* _Your objective_
Give back each record precisely, pictures excluded.

Data items
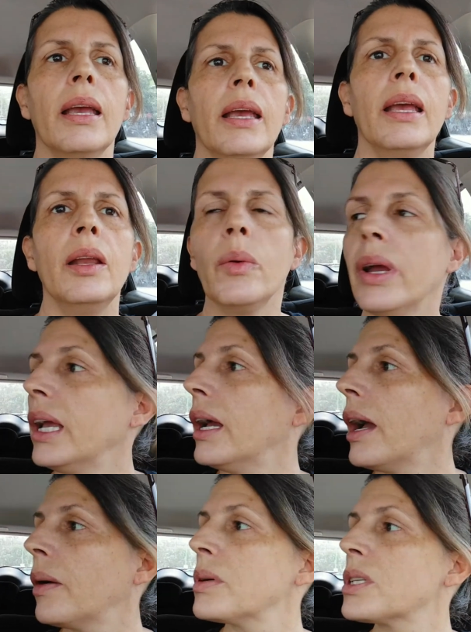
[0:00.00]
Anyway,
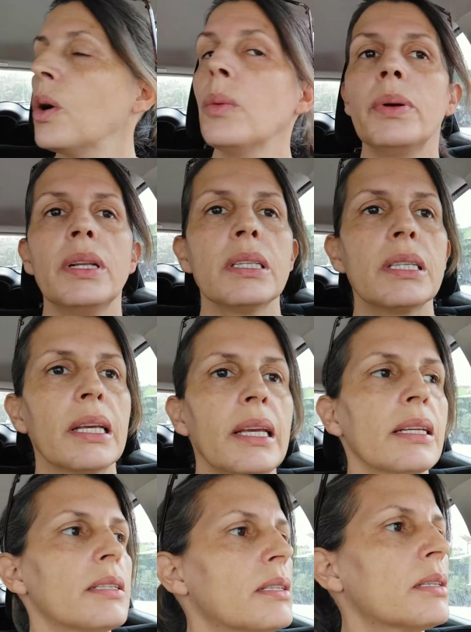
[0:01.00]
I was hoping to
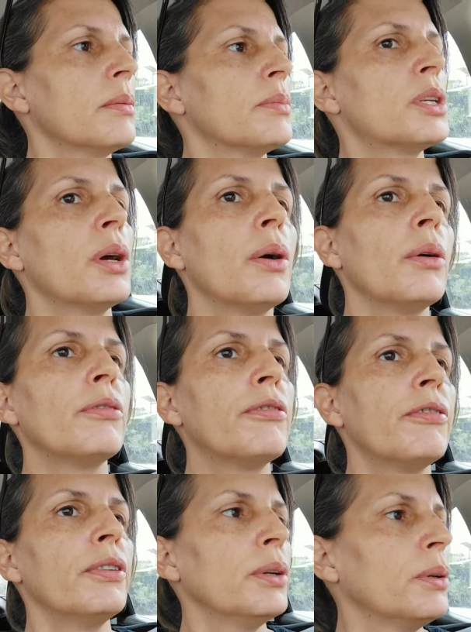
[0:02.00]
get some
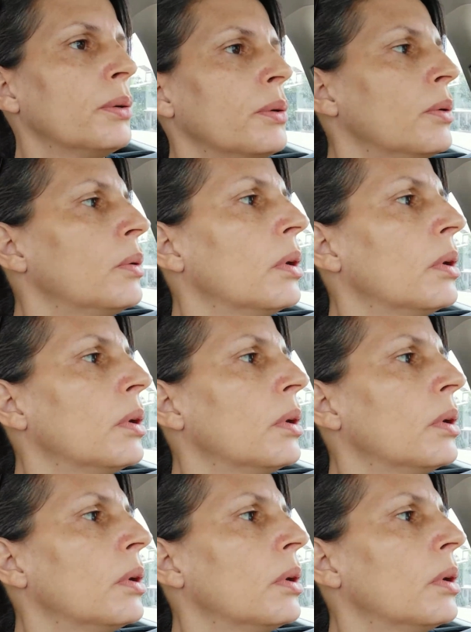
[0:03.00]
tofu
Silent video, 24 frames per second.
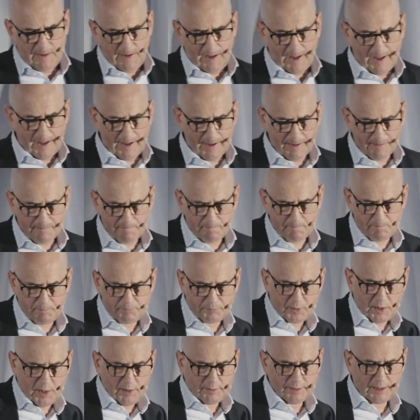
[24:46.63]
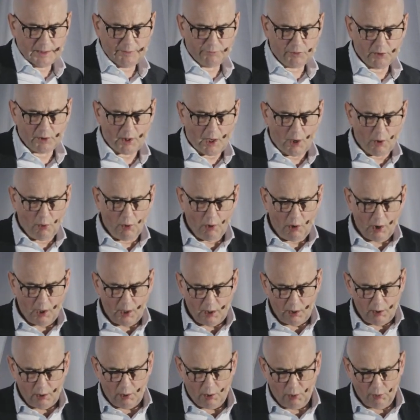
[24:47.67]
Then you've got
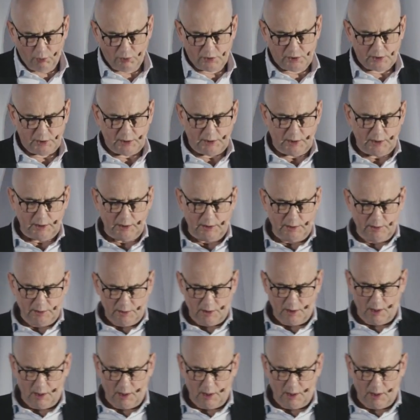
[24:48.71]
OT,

* _Answer box_
[0:00.00]
Anyway,
[0:01.00]
I was hoping to
[0:02.00]
get some
[0:03.00]
tofu
Silent video, 24 frames per second.
[24:46.63]
[24:47.67]
Then you've got
[24:48.71]
OT,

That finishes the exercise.